*** Material supplied ***

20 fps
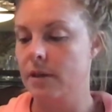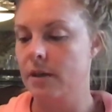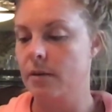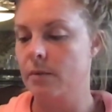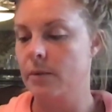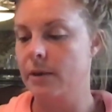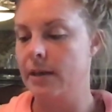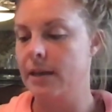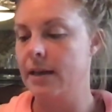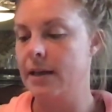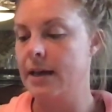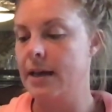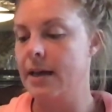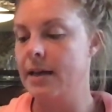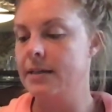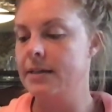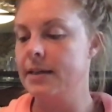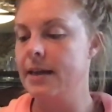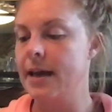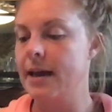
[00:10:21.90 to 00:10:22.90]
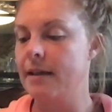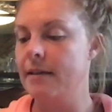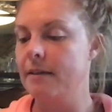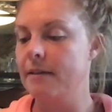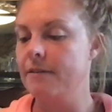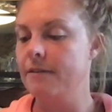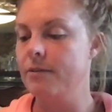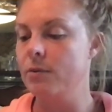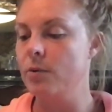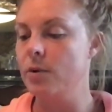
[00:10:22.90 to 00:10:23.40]
we can add
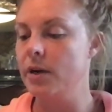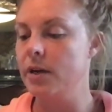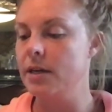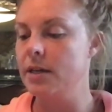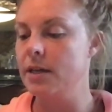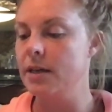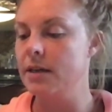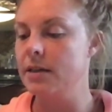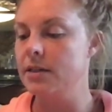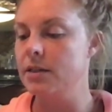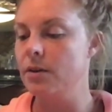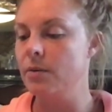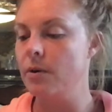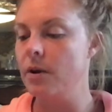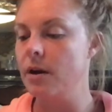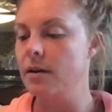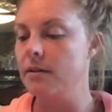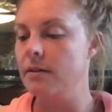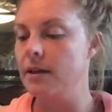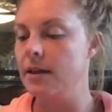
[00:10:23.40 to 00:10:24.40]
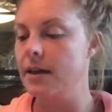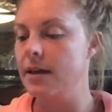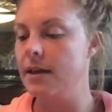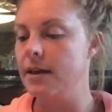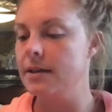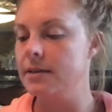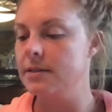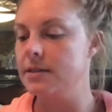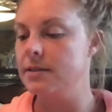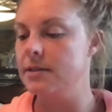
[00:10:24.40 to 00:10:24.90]
California to our
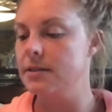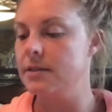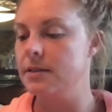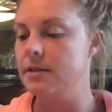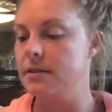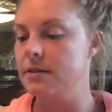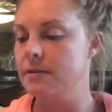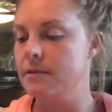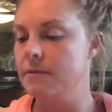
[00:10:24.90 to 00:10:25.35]
list,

*** End of Material supplied ***

Task to complete — All of the data above needs to be given again exactly. Leave out each image.

Solution to the exercise —
20 fps
[00:10:21.90 to 00:10:22.90]
[00:10:22.90 to 00:10:23.40]
we can add
[00:10:23.40 to 00:10:24.40]
[00:10:24.40 to 00:10:24.90]
California to our
[00:10:24.90 to 00:10:25.35]
list,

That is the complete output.